Patrick Butler 

The issue explained: beta interferon

Why has the drug beta interferon, used in the treatment of multiple sclerosis, proved so controversial?
  
  


What is beta interferon?
Beta interferon is a drug used to reduce the frequency and severity of relapses afflicting people suffering from multiple sclerosis (MS). MS is a neurological disorder affecting the brain and spinal cord, which over time can lead to poor coordination and severe disabilities. It affects around 85,000 people in the UK. Relapses vary but are basically painful and distressing episodes that can result, in extreme cases, in blindness, paralysis, incontinence and hospitalisation.

Does it work?
Beta interferon is not a cure for MS, nor does it work for all MS sufferers. Its supporters claim that it reduces the number of relapses by one third on average, and that some people who take the drug stop relapsing completely. They say that people taking beta interferon require less hospital treatment, and thus save the NHS money. Opponents of the drug claim that it is costly but not cost-effective; while it is effective in the early phase of the disease, it has no long term effect on the progress of the disability. They claim there is no evidence that at the end of five years those who take the drug will be any less disabled than MS sufferers not using beta interferon.

Why is it so controversial?
The view of the national institute for clinical excellence (Nice), expressed in a preliminary ruling in August 2001 that beta interferon and another MS drug, glatirimer acetate, should not be available on the NHS, has become a symbol of the wider debate on NHS rationing. The drug is also at the heart of controversies over unequal access to healthcare. The so-called "postcode lottery" means that at present the chances of being treated with beta interferon vary widely, and randomly, between health authorities; where you live, and the policy of the individual hospital to which you are referred, defines whether you will have access to the drug or not. Nice believes that its final ruling, which will apply to all English and Welsh health authorities, will effectively abolish the NHS postcode lottery in beta interferon.

What is Nice?
Nice was set up in 1999. Consisting of senior doctors, managers and academics, its role is to produce "authoritative, robust and reliable guidance" on which drugs and medical procedures should be available on the NHS in England and Wales, by analysing their clinical and cost effectiveness. It also aims to help define minimum universal standards of NHS care. Technically, its decisions are in the form of guidelines to the NHS. Ministers can in theory order the NHS to ignore the guidance, although this would be difficult in practice to do.
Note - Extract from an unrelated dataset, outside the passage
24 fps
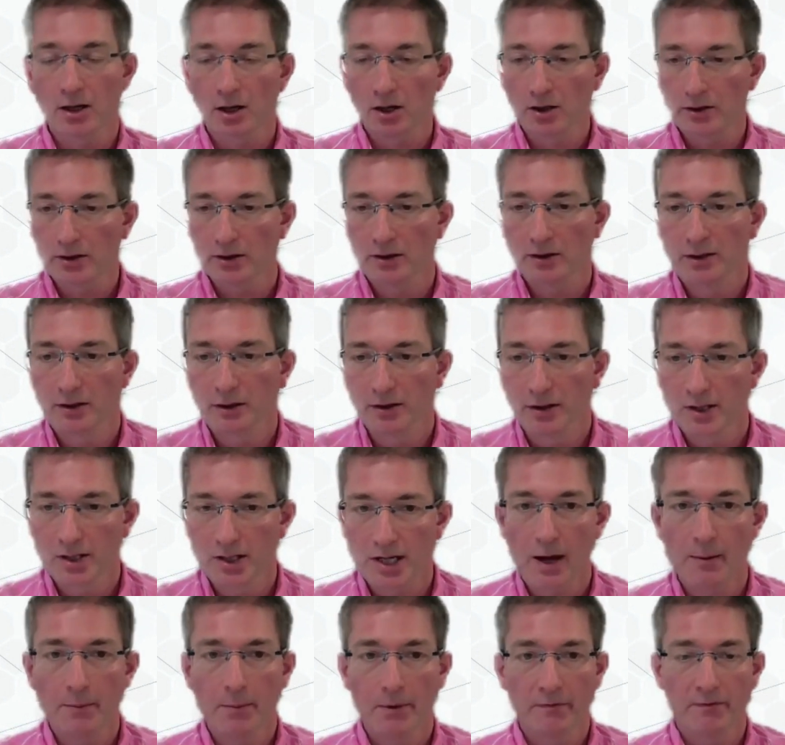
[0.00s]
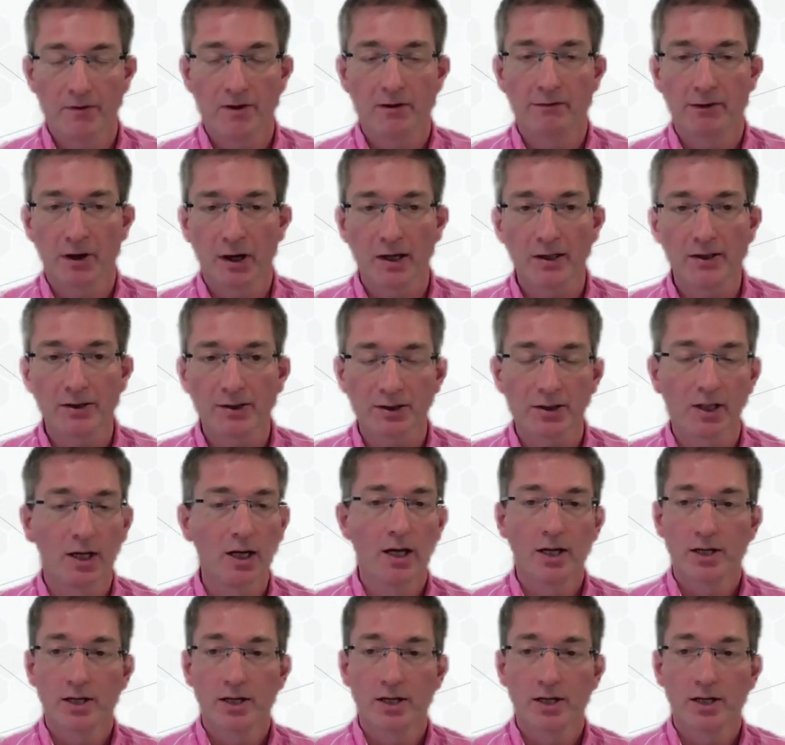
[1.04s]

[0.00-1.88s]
on the type of device.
Why has Nice ruled out beta interferon on the NHS?
Nice gave a "provisional view" in July 2000, just under a year after being asked to appraise beta interferon, that the drug should not be made available on the NHS, except to those already taking the medication, because its "modest clinical benefit appears to be outweighed by (its) very high cost". In other words, Nice argued that the money spent on beta interferon (around £10,000 a year for each patient) would be better spent on other forms of treatment for MS, such as physiotherapy. The MS Society and various pharmaceutical companies appealed against this preliminary ruling, forcing Nice in November 2000 to re-assess its costing methodology. Having done this, Nice delivered a second preliminary ruling in August 2001, largely repeating its original conclusions, while urging the DoH to examine ways of securing the drug for the NHS in "a manner which could be considered to be cost-effective". On January 26 2002, Nice rejected a final appeal against its decision. On February 4 2002, it reconfirmed its original recommendation.

Does this mean that the drug will not be available to any MS sufferers?
No. It will be available on the NHS to those already on a course of the drug, and it will be available to anyone who wants to pay privately for treatment. It will not generally be available on the NHS; however, around one in six MS patients will qualify for treatment under a "compromise" deal brokered between the government and the pharmaceutical companies, announced on February 4 2002.

Who will qualify?
Around 9,000 MS sufferers in England and Wales and a further 1,600 in Scotland. These patients will have the relapsing/remitting form of MS or secondary progressive MS in which relapses are the dominant feature. The effectiveness of the drug for each patient will be monitored on an annual basis, and if the drugs are not fully effective, the cost to the NHS will fall.

If it's not cost effective, why are ministers so keen to allow beta interferon on the NHS?
It gets ministers off the hook of the potentially damaging accusation that they are actively "rationing" vital treatment on the NHS, despite the fact that barring costly and inneffective treatments was precisely what Nice was set up to do. Beta interferon has become something of a cause celebre in this respect. Doing a side deal will also appease the pharmaceutical industry, and head off an equally damaging legal challenge, which, if it went against the Department of Health, could lead to a rash of future legal challenges and effectively scupper any future attempts to regulate the provision of costly drugs on the NHS.